Rewriting the given differential equation, we get
\[ \Rightarrow \dfrac{{dp\left( t \right)}}{{dt}} = \dfrac{{p\left( t \right) - 900}}{2}\]

Integrating the above equation by separating variables, we get
\[ \Rightarrow 2\int {\dfrac{{dp\left( t \right)}}{{p\left( t \right) - 900}} = } \int {dt} \]
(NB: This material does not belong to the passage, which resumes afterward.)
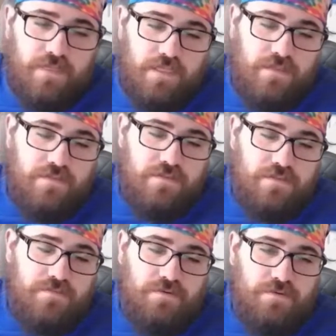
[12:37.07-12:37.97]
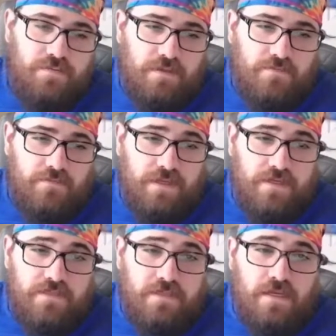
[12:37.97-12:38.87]
it'll just put him in the
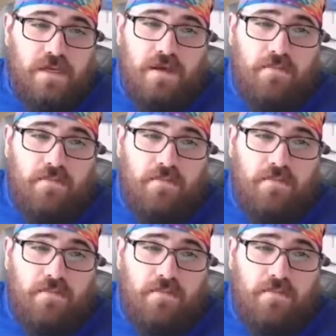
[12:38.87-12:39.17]
flex.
Using the formula of integral \[\int {\dfrac{1}{x}dx} = \ln \left| x \right| + c\] in the above equation, we get
\[ \Rightarrow 2\ln \left| {p\left( t \right) - 900} \right| = t + C{\text{ ......eq.(1)}}\]
Using\[p\left( 0 \right) = 850\] in the above equation, we get
\[
   \Rightarrow 2\ln \left| {850 - 900} \right| = 0 + C \\
   \Rightarrow 2\ln \left| { - 50} \right| = C \\
   \Rightarrow C = 2\ln 50 \\
 \]

Substituting the value of \[C\] in equation (1), we get
\[ \Rightarrow 2\ln \left| {p\left( t \right) - 900} \right| = t + 2\ln 50\]
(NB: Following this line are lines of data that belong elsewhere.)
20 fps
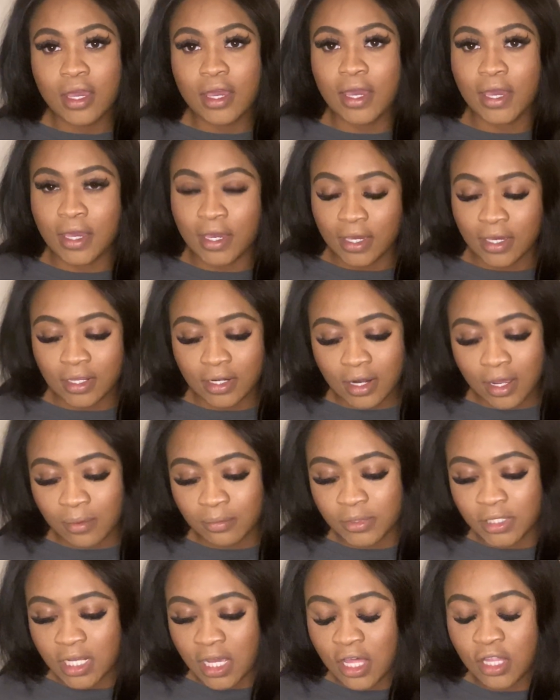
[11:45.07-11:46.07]
And
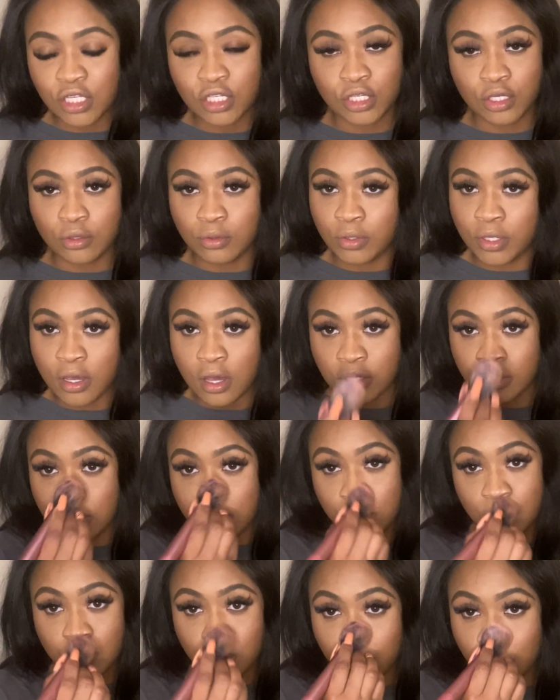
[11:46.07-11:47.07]
I'm telling you, y'all
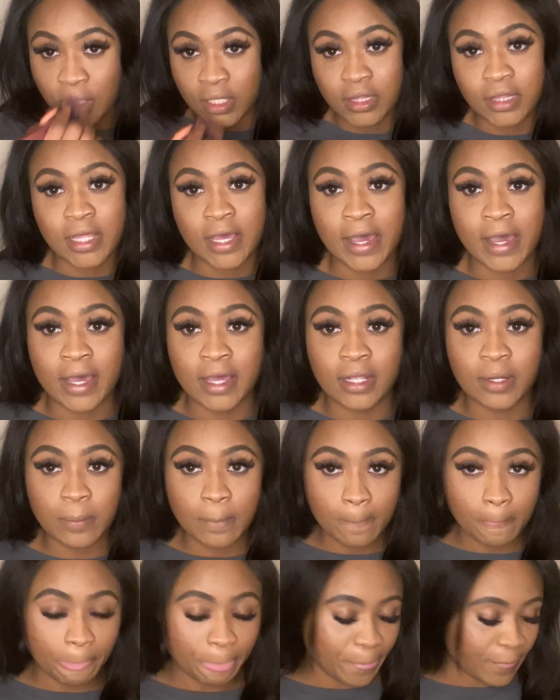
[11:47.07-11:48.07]
don't want that.
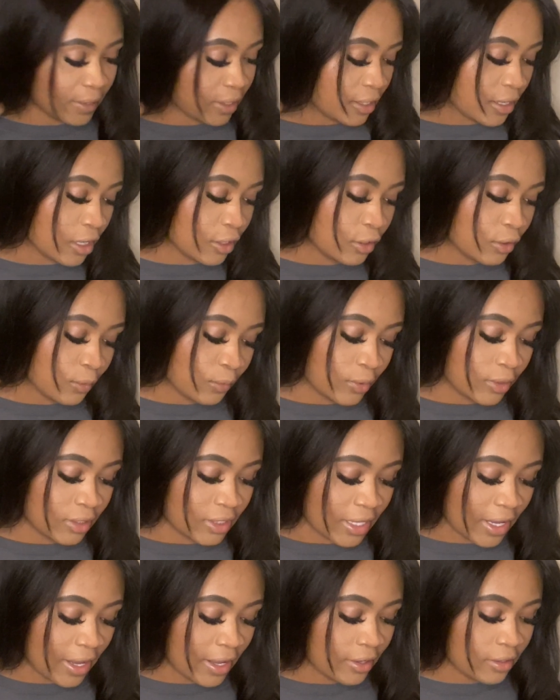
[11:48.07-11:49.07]
Y'all don't want
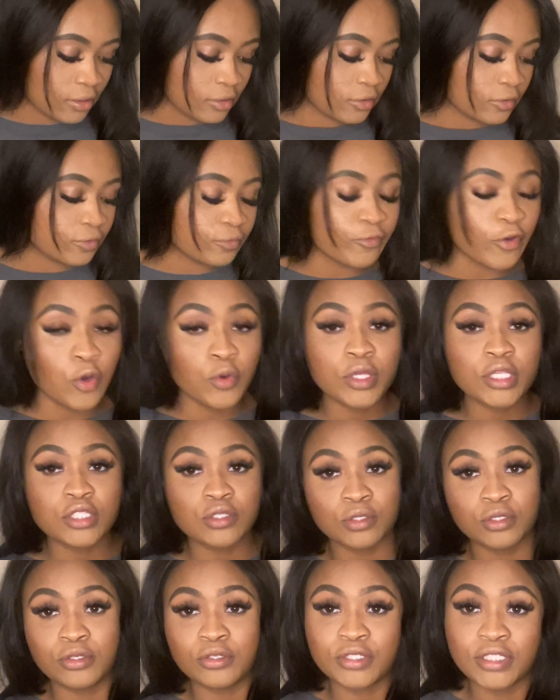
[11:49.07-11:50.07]
that. Focus
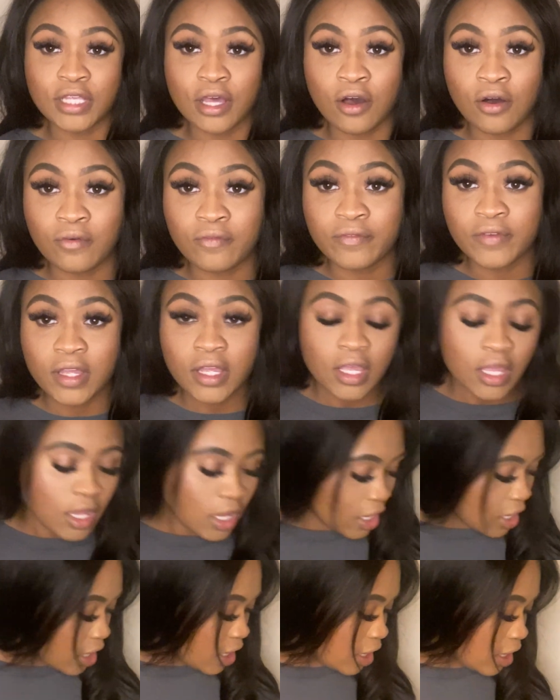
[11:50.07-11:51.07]
on yourself.
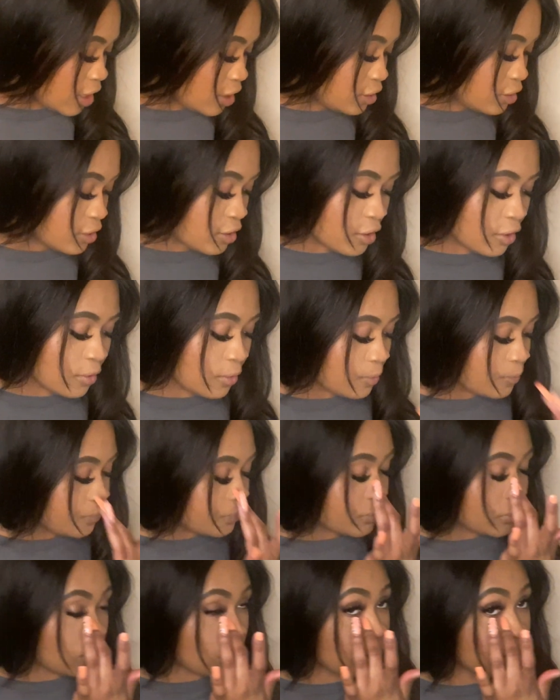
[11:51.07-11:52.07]
And you know,
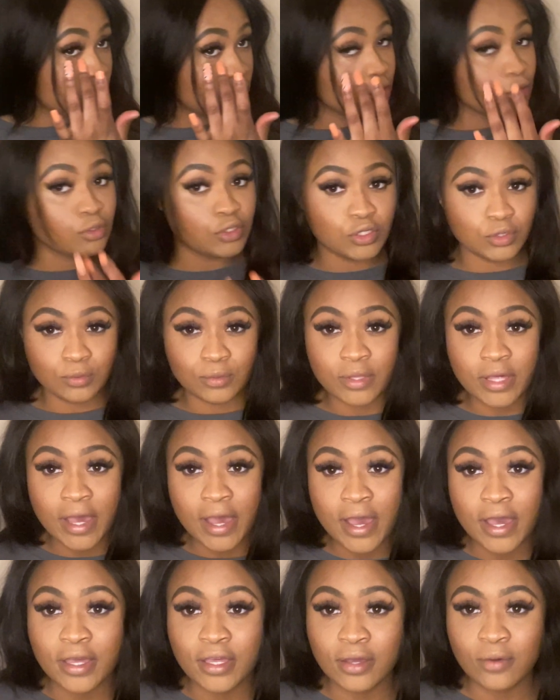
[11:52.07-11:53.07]
once you do
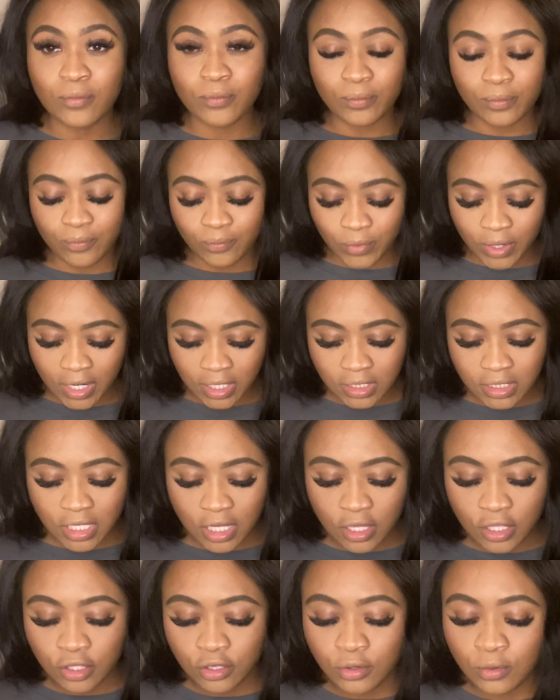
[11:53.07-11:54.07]
that, when I
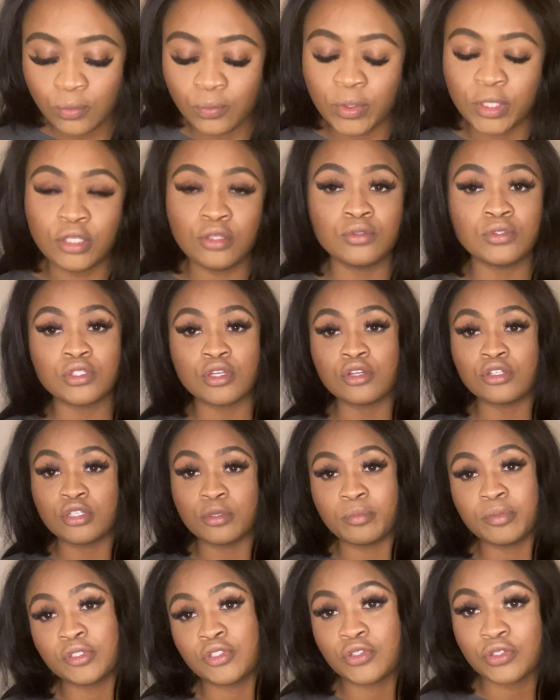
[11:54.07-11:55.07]
tell you, when you start to
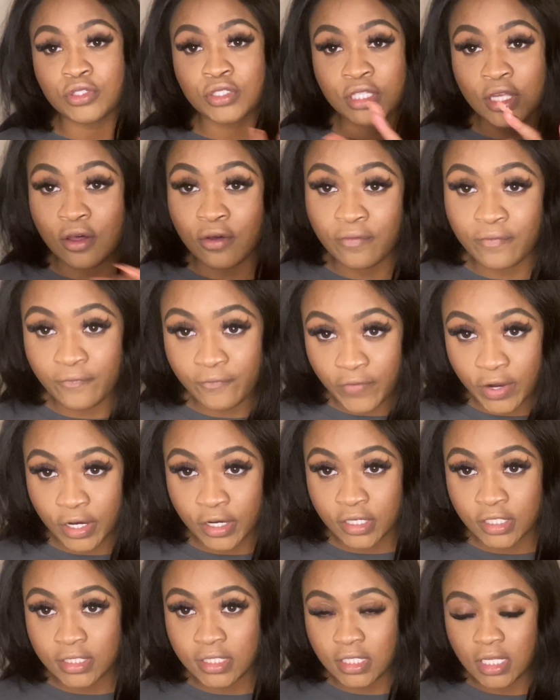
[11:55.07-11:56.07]
put yourself
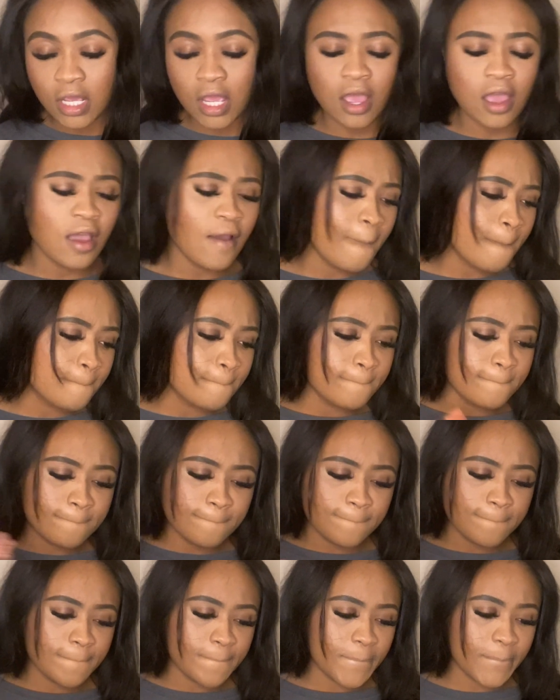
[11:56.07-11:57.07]
first,
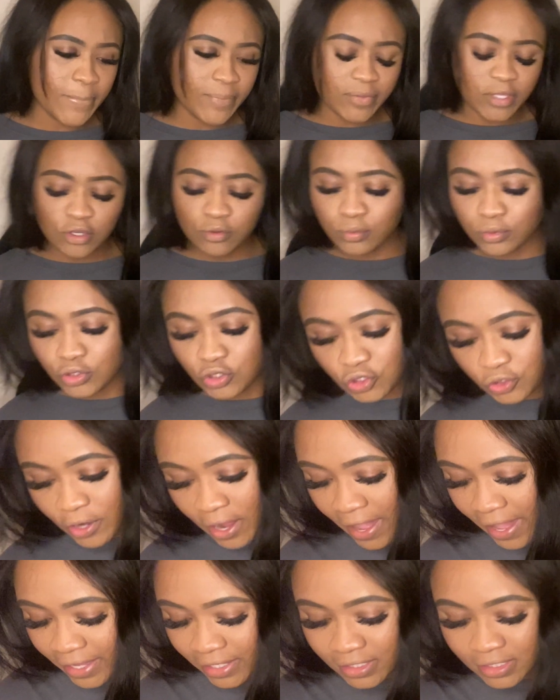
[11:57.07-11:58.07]
you
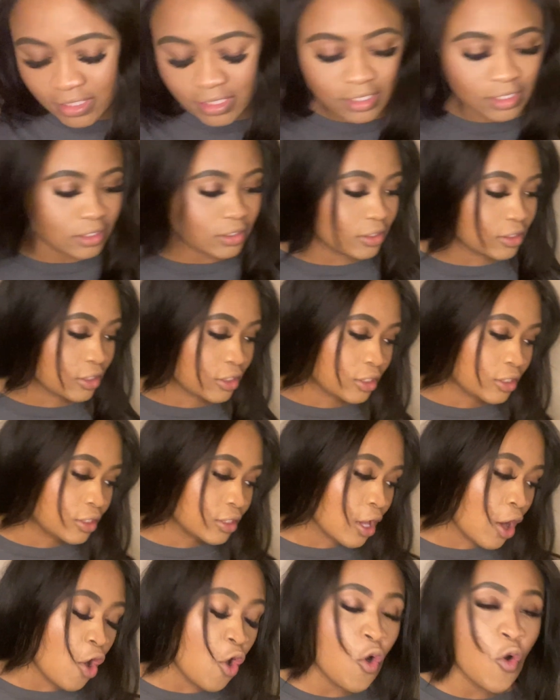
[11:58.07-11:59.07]
attract
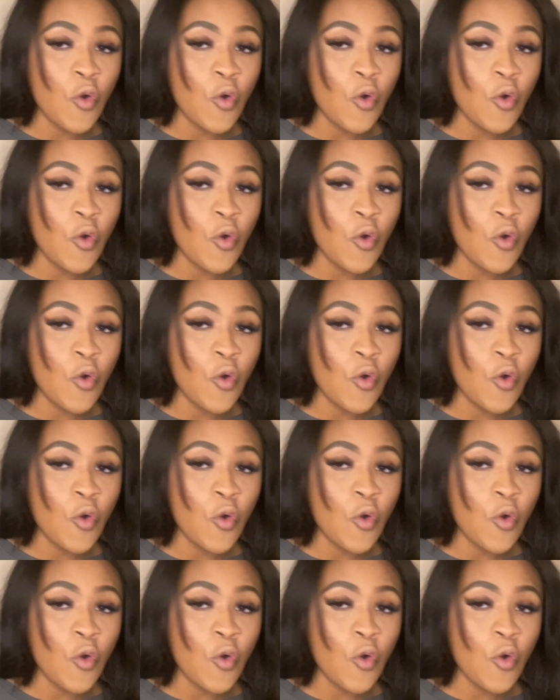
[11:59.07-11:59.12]
so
Taking \[p\left( t \right) = 0\] as at the time when the population becomes zero in the above equation, we get
\[
   \Rightarrow 2\ln \left| {0 - 900} \right| = t + 2\ln 50 \\
   \Rightarrow 2\ln 900 = t + 2\ln 50 \\
 \]

Subtracting the above equation by \[2\ln 50\] on both sides, we get
\[
   \Rightarrow 2\ln 900 - 2\ln 50 = t + 2\ln 50 - 2\ln 50 \\
   \Rightarrow 2\ln 900 - 2\ln 50 = t \\
   \Rightarrow 2\left( {\ln 900 - \ln 50} \right) = t \\
   \Rightarrow t = 2\left( {\ln 900 - \ln 50} \right) \\
 \]

Using the logarithm property, \[\dfrac{{\ln a}}{{\ln b}} = \ln a - \ln b\] in the above equation, we get
\[
   \Rightarrow t = 2\ln \dfrac{{900}}{{50}} \\
   \Rightarrow t = 2\ln 18 \\
 \]

Hence, option A is correct.

Note: In solving this type of question, one should know that the separation of the variable is any of the several methods for solving ordinary and partial differential equations, in which algebra allows one to rewrite an equation so that each of two variables occurs on a different side of the equation. The basic properties of logarithmic functions should be well known to the students. Students should substitute values properly and avoid calculation mistakes.